Editing by painting over, often with white, is a strategy to which Heilmann readily returns. In Neo Noir, she paints over larger squares and rectangles of red, orange, yellow, blue and pink with a deep, dark blue. The procedure leaves a wonky grid of small, illuminated windows in the night.
Tomma Abts, a contemporary abstract painter from the uk , also uses painting over as an editing strategy, but in her work the technique leaves only slightly embossed edges as evidence there was something underneath. Heilmann’s approach is more directly transparent. Unapologetically, she makes all her decisions evident to the viewer. They appear neither as good nor bad decisions; instead, they add to a sense of visual tension. This is not high drama but rather small, troubling inconsistencies. The hard-edged lines and squares seem as though they should be solid, straight and square fields of colour, but they aren’t. Heilmann’s hand is irrepressible; every mark she makes is imbued with a sense of the intimate and the personal. This sense of editing, of honing really, contributes to the works’ subtle tension. We see where she paints over, but we don’t see things getting neater or straighter. The idiosyncratic and the slightly off square is left as a record of a moment. In a spirit of the oneoff, she allows for those moments when the brush wanders.

Mary Heilmann, Surfing on Acid, 2005, oil on canvas, 60 x 48”. Collection Orange County Museum of Art, Newport Beach, California. Courtesy New Museum, New York.
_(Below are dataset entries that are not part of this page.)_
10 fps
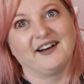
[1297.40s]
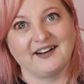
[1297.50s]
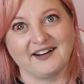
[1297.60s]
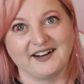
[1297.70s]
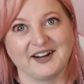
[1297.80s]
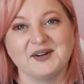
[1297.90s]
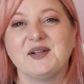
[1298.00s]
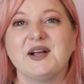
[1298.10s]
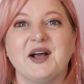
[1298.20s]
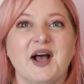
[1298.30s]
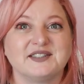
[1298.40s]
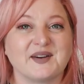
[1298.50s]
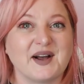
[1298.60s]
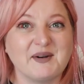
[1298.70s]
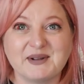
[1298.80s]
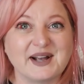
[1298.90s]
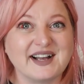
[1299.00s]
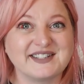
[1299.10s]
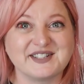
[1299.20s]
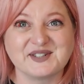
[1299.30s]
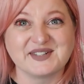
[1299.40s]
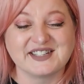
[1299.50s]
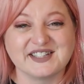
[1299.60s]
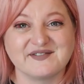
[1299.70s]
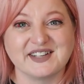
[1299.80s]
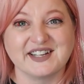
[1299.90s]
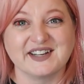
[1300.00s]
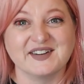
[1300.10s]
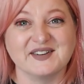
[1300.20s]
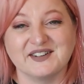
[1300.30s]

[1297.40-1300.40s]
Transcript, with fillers: So I hope you guys enjoyed this video.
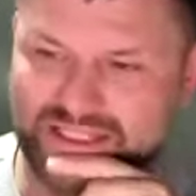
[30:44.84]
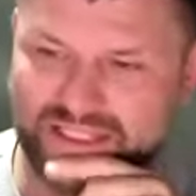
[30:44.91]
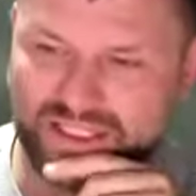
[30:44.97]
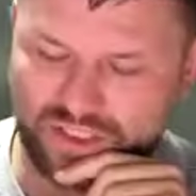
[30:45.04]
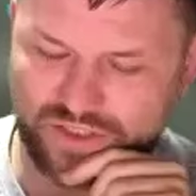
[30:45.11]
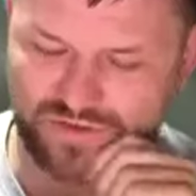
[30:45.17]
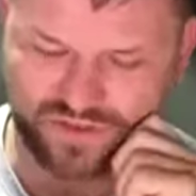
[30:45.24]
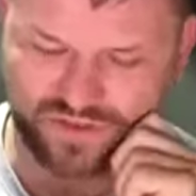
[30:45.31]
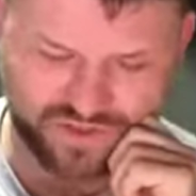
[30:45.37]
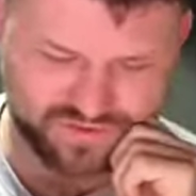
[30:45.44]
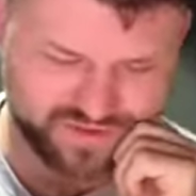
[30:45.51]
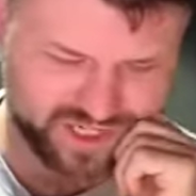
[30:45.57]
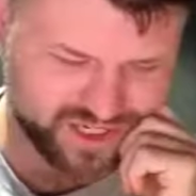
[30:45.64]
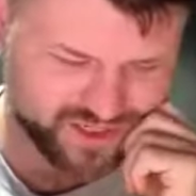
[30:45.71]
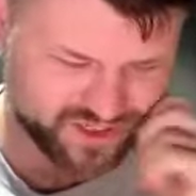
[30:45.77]
a good
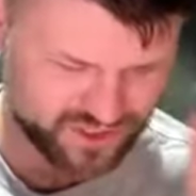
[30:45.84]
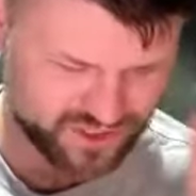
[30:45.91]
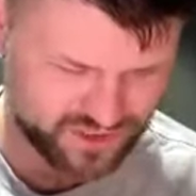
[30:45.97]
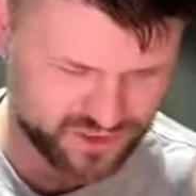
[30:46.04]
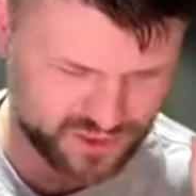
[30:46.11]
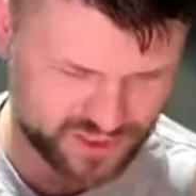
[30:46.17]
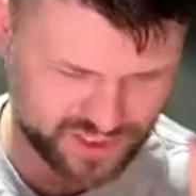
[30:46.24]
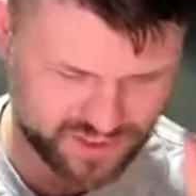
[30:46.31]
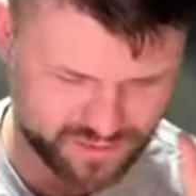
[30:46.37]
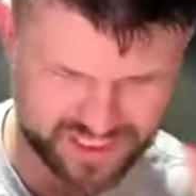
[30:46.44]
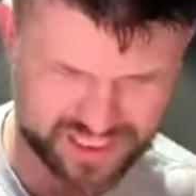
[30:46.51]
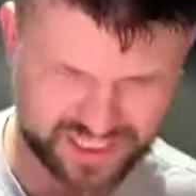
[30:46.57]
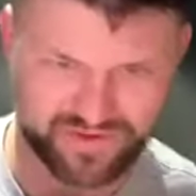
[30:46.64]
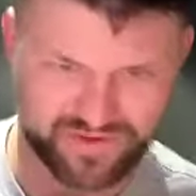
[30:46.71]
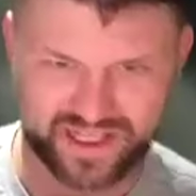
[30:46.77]
video just to talk
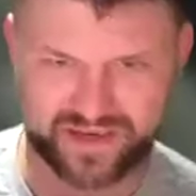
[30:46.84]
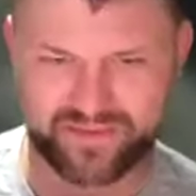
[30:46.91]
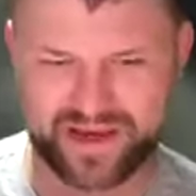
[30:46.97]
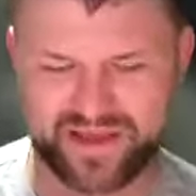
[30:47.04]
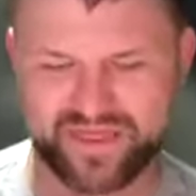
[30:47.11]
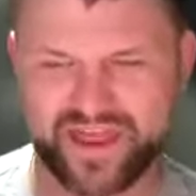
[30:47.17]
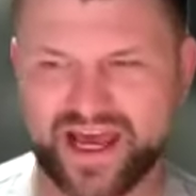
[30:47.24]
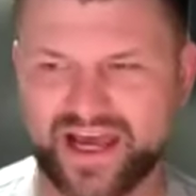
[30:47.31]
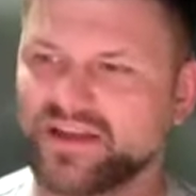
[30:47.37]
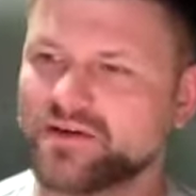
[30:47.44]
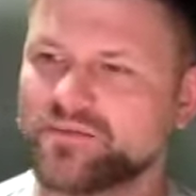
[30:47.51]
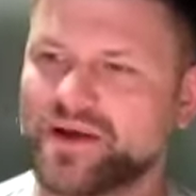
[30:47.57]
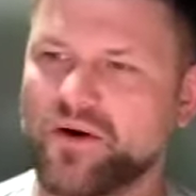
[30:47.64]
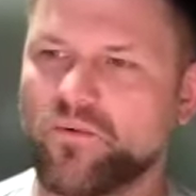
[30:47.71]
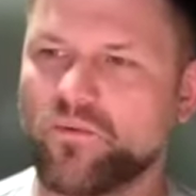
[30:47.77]
specifically about that,
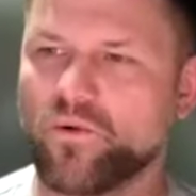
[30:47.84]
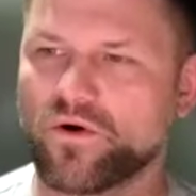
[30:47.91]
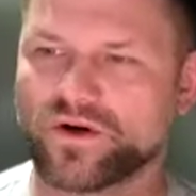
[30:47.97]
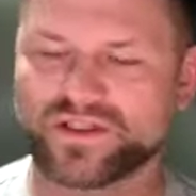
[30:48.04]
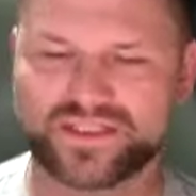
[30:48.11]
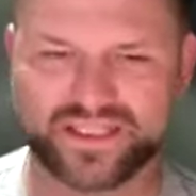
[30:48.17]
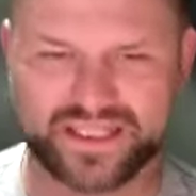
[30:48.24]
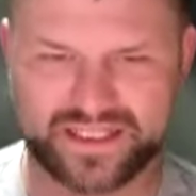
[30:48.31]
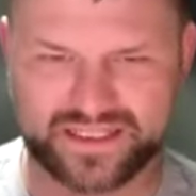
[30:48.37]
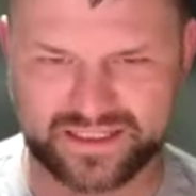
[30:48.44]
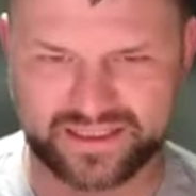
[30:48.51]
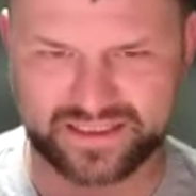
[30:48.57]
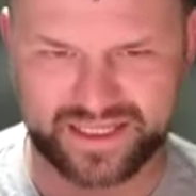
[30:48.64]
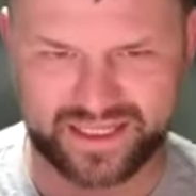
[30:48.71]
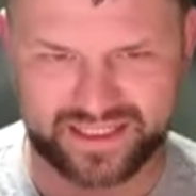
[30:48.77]
about warranties
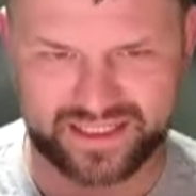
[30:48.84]
and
Heilmann’s newer paintings, such as Surfing on Acid, Winter Surf, San Francisco and Carmelita, retain this spirit, but she changes the strategies somewhat. Straightedged lines are traded in for more amorphous stacked shapes. The effect is to create a striated ground, or sky, with undulating dips, peaks and drips. These forms echo the brush strokes that create them rather than fence them in as happened with the squares. The colour in the newer work—hot pinks and bright lime greens—has been taken up a notch or two and speaks more directly to a sense of “Pop culture.” At first glance, the colour seems to be the simplified palette used in educational materials, but there is something more complex. They are consistently one hue or one tone off from what we expect, which leaves pop culture reference only felt and not specific.
Mary Heilmann takes on painting in a courageous way. She sets the stakes high, where one misstep, one colour or compositional choice could bring the whole enterprise tumbling down. Yet time and again, in each and every piece, she pulls it off, making her an ideal, a painter’s painter. ❚
“Mary Heilmann: To Be Someone,” organized by the Orange County Museum of Art, was exhibited at the New Museum, New York, from October 22, 2008, to January 26, 2009.
Katie Brennan is a painter who currently lives in Guelph.